United family: Derika Young holds De-Ziah, as she and A-Zai flank her oldest child, Kandice yesterday. Kandice needs to be examined by experts abroad as fluid has collected around her liver and is pressuring her heart. Kandice was born without a spleen and is prone to sickness and has only one lung. Ms Young has launched an appeal for financial help as is still paying off a debt to the Lady Cubitt Compassionate Association for its help with earlier medical costs (Photograph by Akil Simmons)

A 14-year-old girl who has suffered from a life-threatening heart problem since birth has to return to the United States for urgent tests, her mother said yesterday.

Now the family have launched an appeal for public help to raise $10,000 to help single mother Derika Young and daughter Kandice to travel to the Children’s Hospital in Boston for the tests, which must be carried out by January.

The bad news came after Kandice, who has only one working lung, which affects the amount of oxygen that gets to her heart, suffered complications about two weeks ago.

Fluid around her liver has put pressure on her already damaged heart. Ms Young said Kandice may have to undergo major surgery to save her life.

She added: “It’s hard knowing your child has no quality of life and can lose that life on the operating table.”

Ms Young said: “It’s a hard decision to make on my own. We’re just trying to do whatever is in Kandice’s best interests.”

Ms Young, from Middletown, Pembroke, added Kandice was also born without a spleen, which meant she “gets sick in the blink of an eye”.

The youngster has been away from TN Tatem Middle School in Warwick since March because of her illness.

Kandice said yesterday was “a good day, I feel fine” but she admitted she felt “weak and tired” on Sunday.

Ms Young said bad days sapped Kandice’s energy and left her short of breath and with chest pains.

But she added the little girl was “a fighter” and was keen to get back to school.

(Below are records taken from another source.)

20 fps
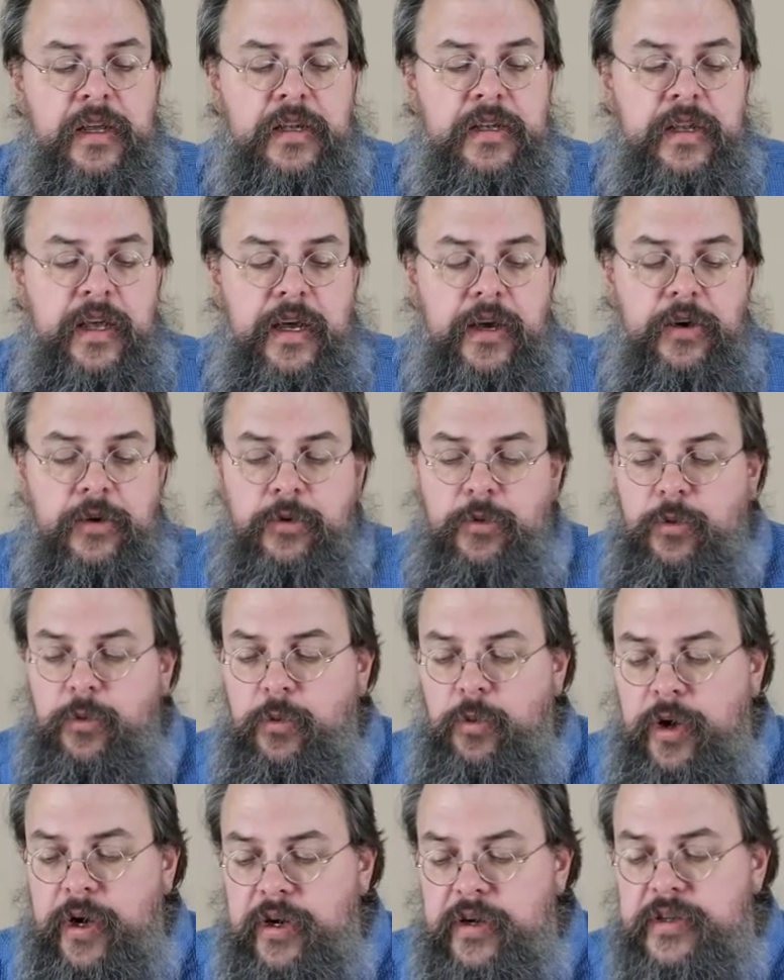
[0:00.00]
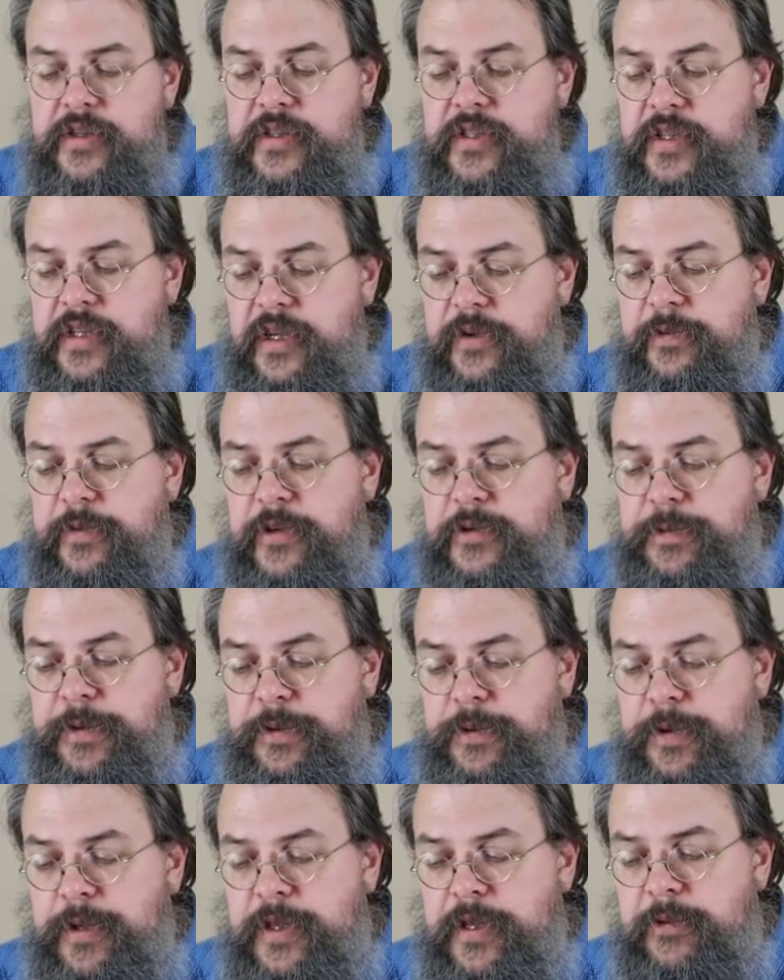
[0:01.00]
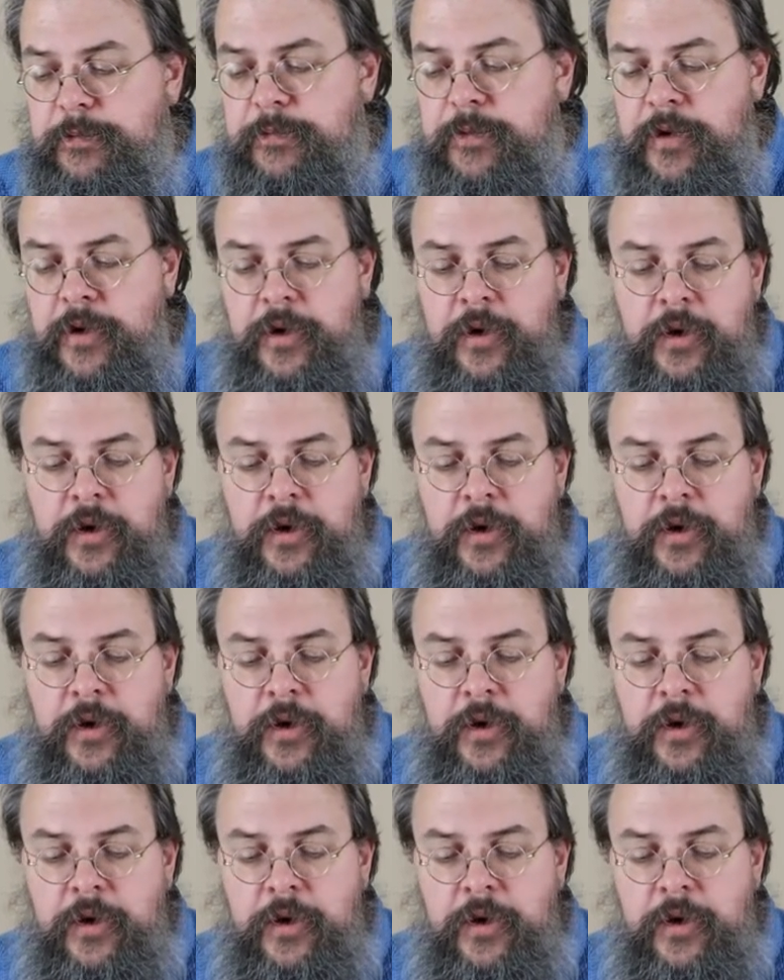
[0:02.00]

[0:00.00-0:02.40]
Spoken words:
Now, where's the difference between them?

Ms Young said just before her daughter’s condition took a turn for the worse she got to visit Horseshoe Bay for the first time.

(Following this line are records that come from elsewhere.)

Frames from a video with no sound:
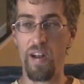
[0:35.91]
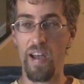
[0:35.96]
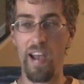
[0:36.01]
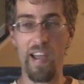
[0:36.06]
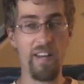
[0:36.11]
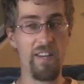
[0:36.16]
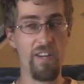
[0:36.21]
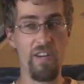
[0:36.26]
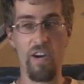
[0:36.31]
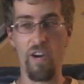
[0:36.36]
and
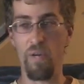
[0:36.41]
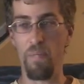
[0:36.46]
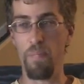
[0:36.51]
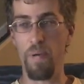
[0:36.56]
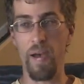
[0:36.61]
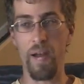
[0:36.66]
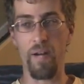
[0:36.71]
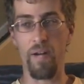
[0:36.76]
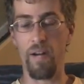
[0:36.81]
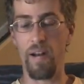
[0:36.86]
I know
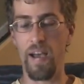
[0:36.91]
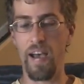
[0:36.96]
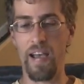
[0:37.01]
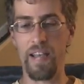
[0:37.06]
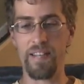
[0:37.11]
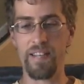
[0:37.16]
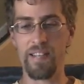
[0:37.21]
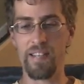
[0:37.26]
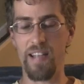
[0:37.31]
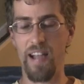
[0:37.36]
better, and
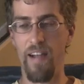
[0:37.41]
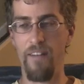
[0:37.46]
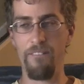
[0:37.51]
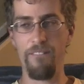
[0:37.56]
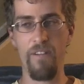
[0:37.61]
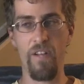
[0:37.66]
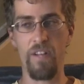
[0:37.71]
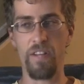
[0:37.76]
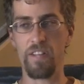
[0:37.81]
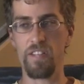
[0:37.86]
I just I
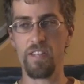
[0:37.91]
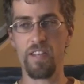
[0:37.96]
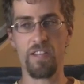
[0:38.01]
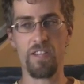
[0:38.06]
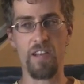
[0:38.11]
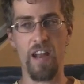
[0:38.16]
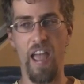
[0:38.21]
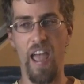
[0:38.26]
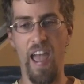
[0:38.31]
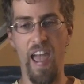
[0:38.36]
feel like
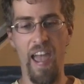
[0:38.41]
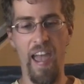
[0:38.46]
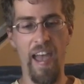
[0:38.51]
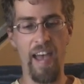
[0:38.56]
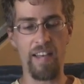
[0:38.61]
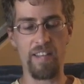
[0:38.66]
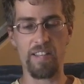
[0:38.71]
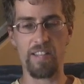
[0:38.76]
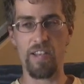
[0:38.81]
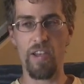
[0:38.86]
such an
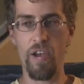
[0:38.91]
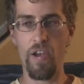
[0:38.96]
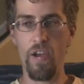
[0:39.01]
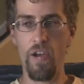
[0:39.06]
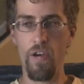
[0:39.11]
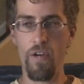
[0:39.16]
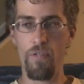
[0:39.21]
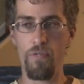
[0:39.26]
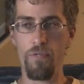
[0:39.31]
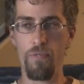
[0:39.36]
ass
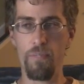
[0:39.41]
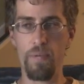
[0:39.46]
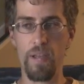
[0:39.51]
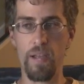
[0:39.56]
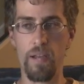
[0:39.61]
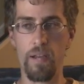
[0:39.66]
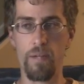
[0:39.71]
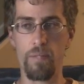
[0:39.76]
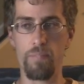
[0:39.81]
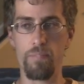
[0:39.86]
for
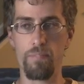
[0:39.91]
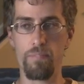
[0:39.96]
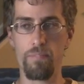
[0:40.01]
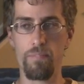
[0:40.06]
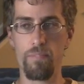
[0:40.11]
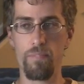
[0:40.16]
being,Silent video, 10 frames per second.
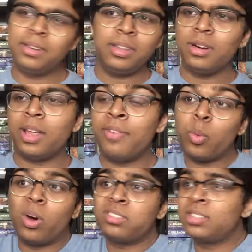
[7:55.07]
you know, if it
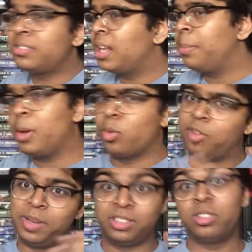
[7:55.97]
wasn't a setup, it would
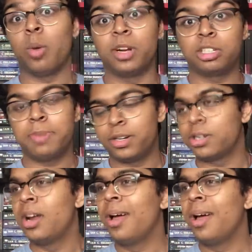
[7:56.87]
have been so much better.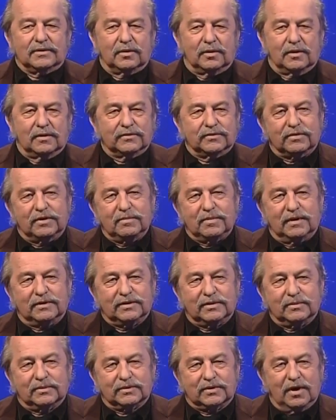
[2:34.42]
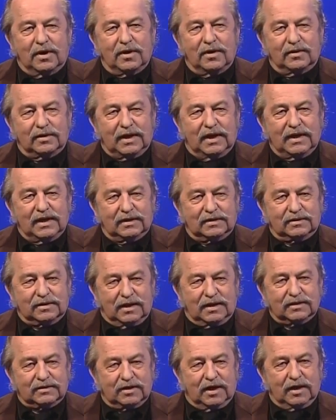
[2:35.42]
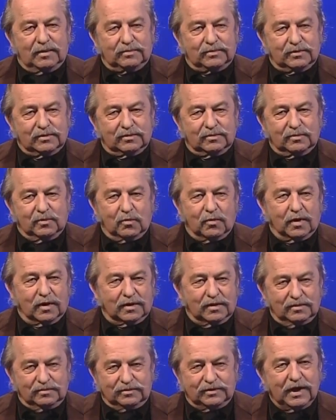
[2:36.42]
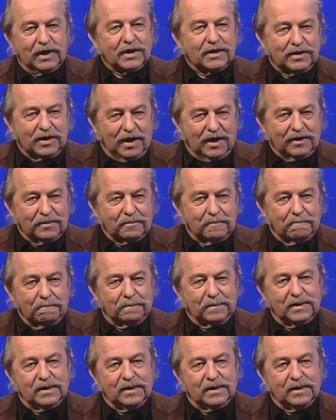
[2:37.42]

So those three months she was gone, I had a lot of time to work day and night.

She added: “She doesn’t get to go places much. She needs transportation and gets tired fast. Sometimes I carry her on my back or lift her up stairs.”

She said walking from the family home in Middletown can take hours.

But Ms Young said: “She is a different and a wonderful child. I just try to let her live as normal a life as possible.

“Sometimes I think she doesn’t understand — she just knows ‘I have a heart problem and I’m sick’.”

Ms Young, who worked part-time as a house cleaner, said she had to give up her job to care for Kandice. She explained: “It was either my job or my daughter and right now her health is more important.

“With the public’s assistance, I just hope we can pull it off, whatever is offered to her in Boston.”

She added: “I don’t know what sleep is — I keep one eye open and one closed to watch her constantly.

“If I get an hour, that’s the most I get.”

Ms Young said she sold baked goods to help raise cash, while Kandice made her own loom band jewellery to raise funds for her trip to Boston.

Ms Young added her late grandmother, Iris Young, and her mother, Paulette Anglin, had been a major source of support to the family.

Glenn Tucker, a professional photographer and Kandice’s godfather, also thanked Yvonne Bean, who set up a GoFundMe online page in Kandice’s name to help raise funds for the trip to Boston.

Ms Young said the family was still paying off a debt to the Lady Cubitt Compassionate Association for its help with earlier medical costs.

She added: “I want to thank everybody that’s helped in the past. All her godparents are loving supporters — she is not in this alone.”